Cytokines are soluble regulatory proteins that act as intercellular signals in the immune system. They include:

Interleukins (ILs): Signal among leukocytes.
Interferons (IFNs): Antiviral proteins that may act as cytokines.
Growth factors: Stimulate stem cell division.
Tumor necrosis factor (TNF): Kills tumor cells and regulates immune responses.
Chemokines: Induce chemotaxis of leukocytes.

Preparation for an Adaptive Immune Response

Major Histocompatibility Complex (MHC)

MHC proteins are glycoproteins found on the membranes of most vertebrate cells. They present antigenic peptides to T cells and are crucial for immune recognition and tissue compatibility.

MHC class I: Present on all nucleated cells; present endogenous antigens.
MHC class II: Present on antigen-presenting cells (APCs) such as dendritic cells, macrophages, and B cells; present exogenous antigens.

The two classes of MHC proteins Dendritic cells as antigen-presenting cells

Antigen Processing and Presentation

Antigens must be processed and presented by MHC molecules for recognition by T cells. The process differs for endogenous (intracellular) and exogenous (extracellular) antigens.

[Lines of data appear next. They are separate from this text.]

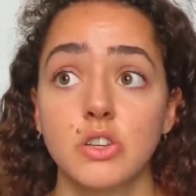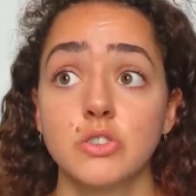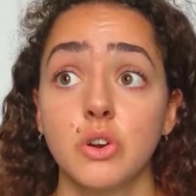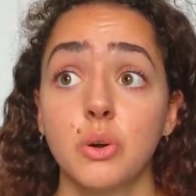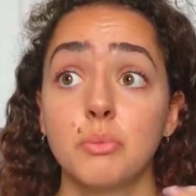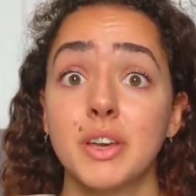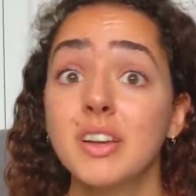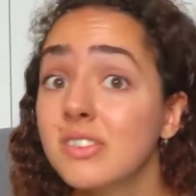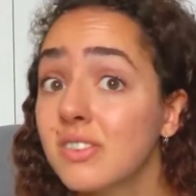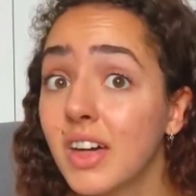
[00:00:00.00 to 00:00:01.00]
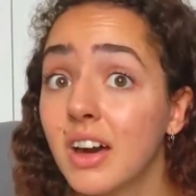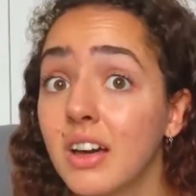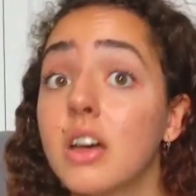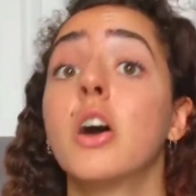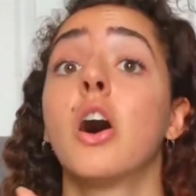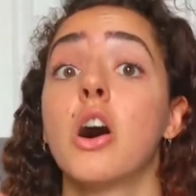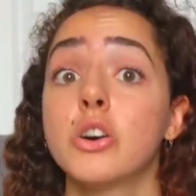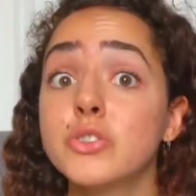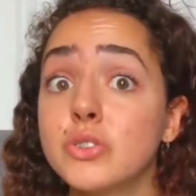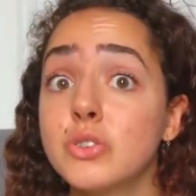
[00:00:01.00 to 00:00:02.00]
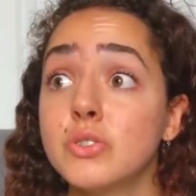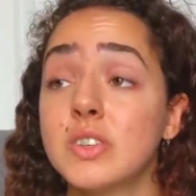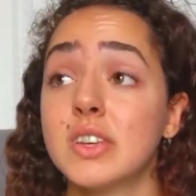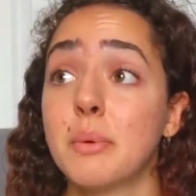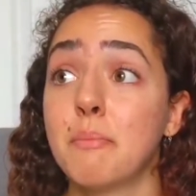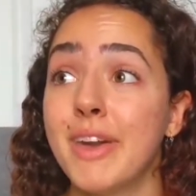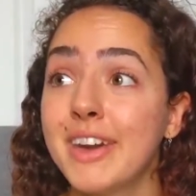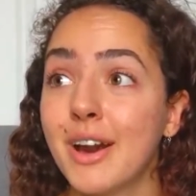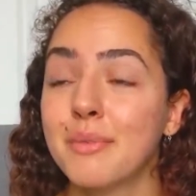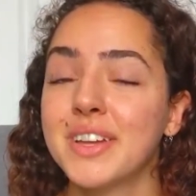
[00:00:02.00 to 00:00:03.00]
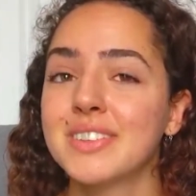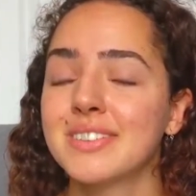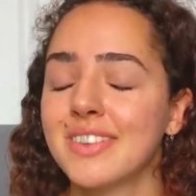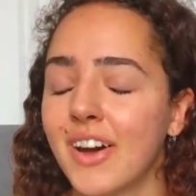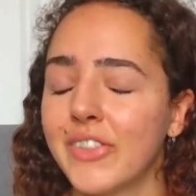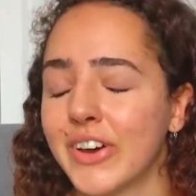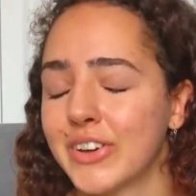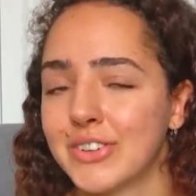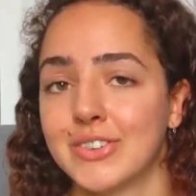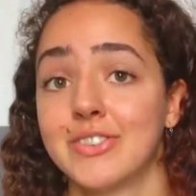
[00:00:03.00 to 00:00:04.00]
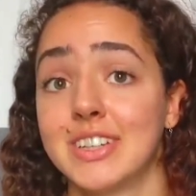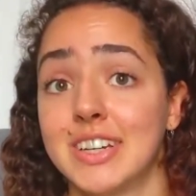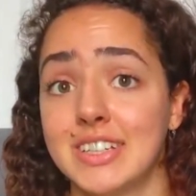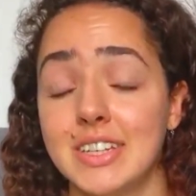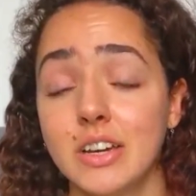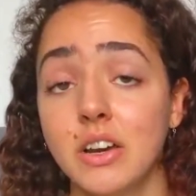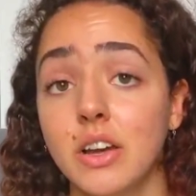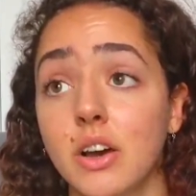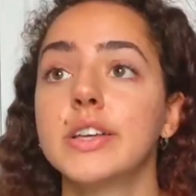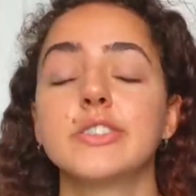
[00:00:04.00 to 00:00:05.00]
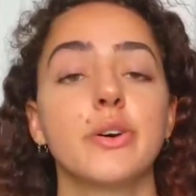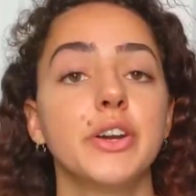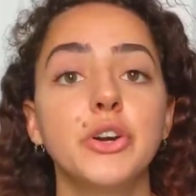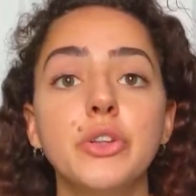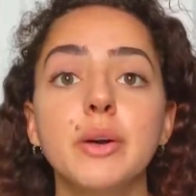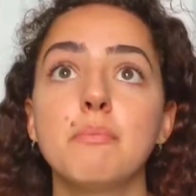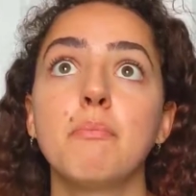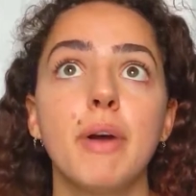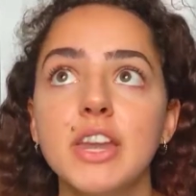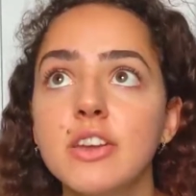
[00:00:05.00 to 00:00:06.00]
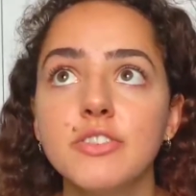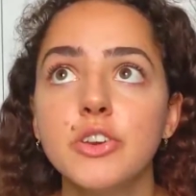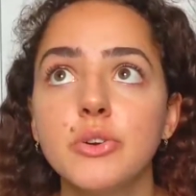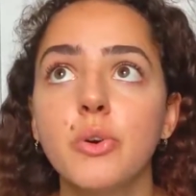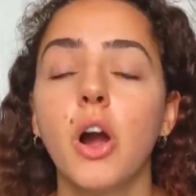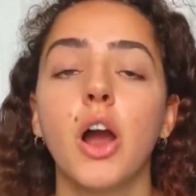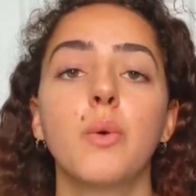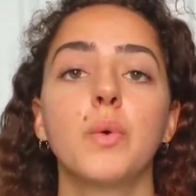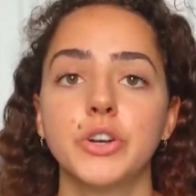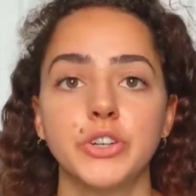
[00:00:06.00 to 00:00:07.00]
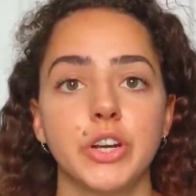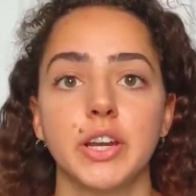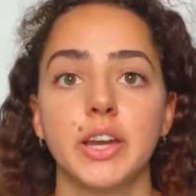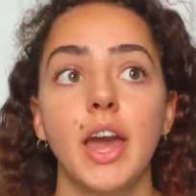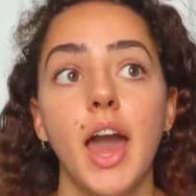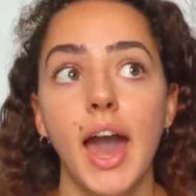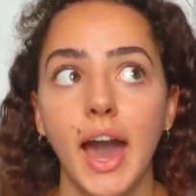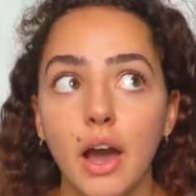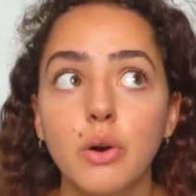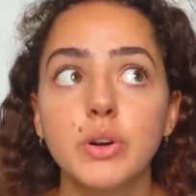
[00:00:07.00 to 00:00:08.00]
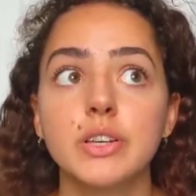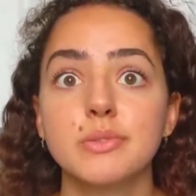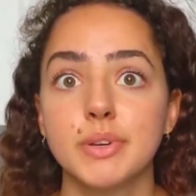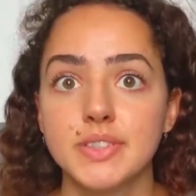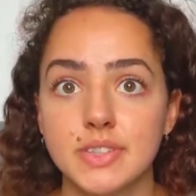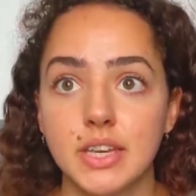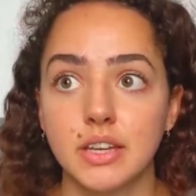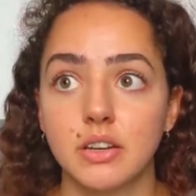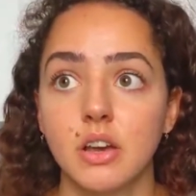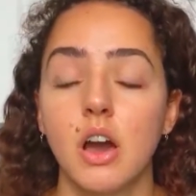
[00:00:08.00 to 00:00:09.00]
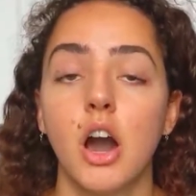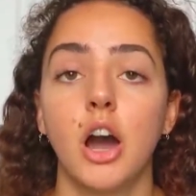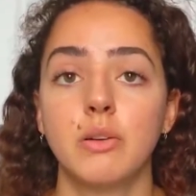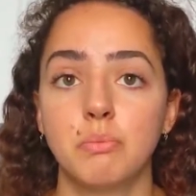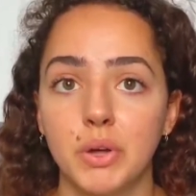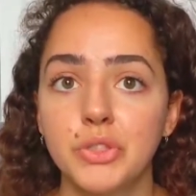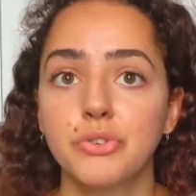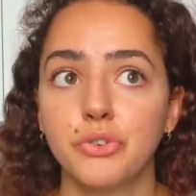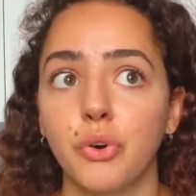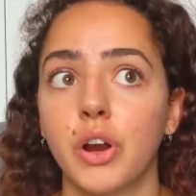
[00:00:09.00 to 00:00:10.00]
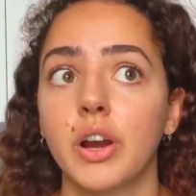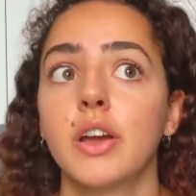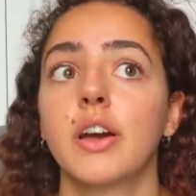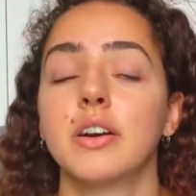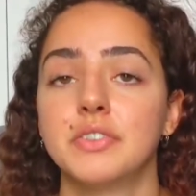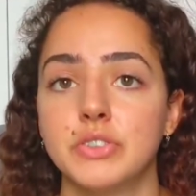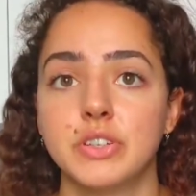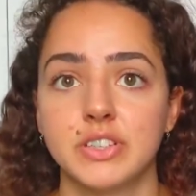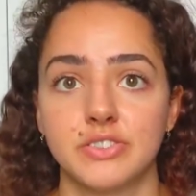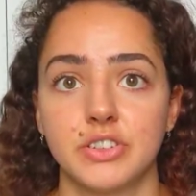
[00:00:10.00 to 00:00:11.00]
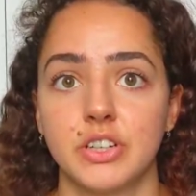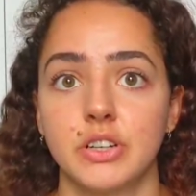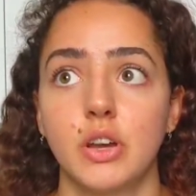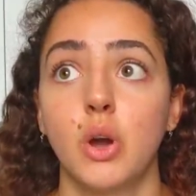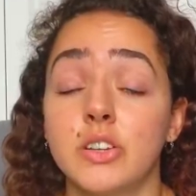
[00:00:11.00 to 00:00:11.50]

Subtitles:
So because of that, also using makeup is not that good of an idea. So I know that many of you are wondering, how is my skin on month 4 of using differin?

Endogenous antigens: Processed within infected cells and presented on MHC I molecules.
Exogenous antigens: Processed by APCs and presented on MHC II molecules.

Processing of endogenous antigens Processing of exogenous antigens

Cell-Mediated Immune Responses

Activation of T Cell Clones

Cell-mediated immunity is primarily directed against intracellular pathogens and abnormal cells. The activation of cytotoxic T cells involves several steps:

Antigen presentation
Helper T cell differentiation
Clonal expansion
Self-stimulation

Activation of a clone of cytotoxic T cells Cell-mediated immune response

Memory T Cells

Some activated T cells become memory T cells, which persist in lymphoid tissues and respond rapidly upon re-exposure to their specific antigen.

T Cell Regulation

Regulation is essential to prevent T cell responses against self-antigens. T cells require additional signals from antigen-presenting cells to become fully activated.

Humoral Immune Responses

Activation of B Cells

Humoral immune responses are mounted against exogenous pathogens and involve the activation and proliferation of B cells. B cells can be activated independently (T-independent antigens) or with T cell help (T-dependent antigens).

Plasma cells: Short-lived cells that secrete antibodies specific to the antigen.
Memory B cells: Long-lived cells that do not secrete antibodies but can rapidly respond to future exposures to the same antigen.

Types of Acquired Immunity

Classification of Acquired Immunity

Acquired immunity can be classified based on how it is obtained:

Type	Active	Passive
Naturally acquired	Response to antigens encountered in daily life	Antibodies transferred from mother to child
Artificially acquired	Response to antigens introduced via vaccination	Antibodies received from immune serum

Active immunity involves the production of antibodies by the individual's own immune system, while passive immunity involves receiving antibodies from another individual.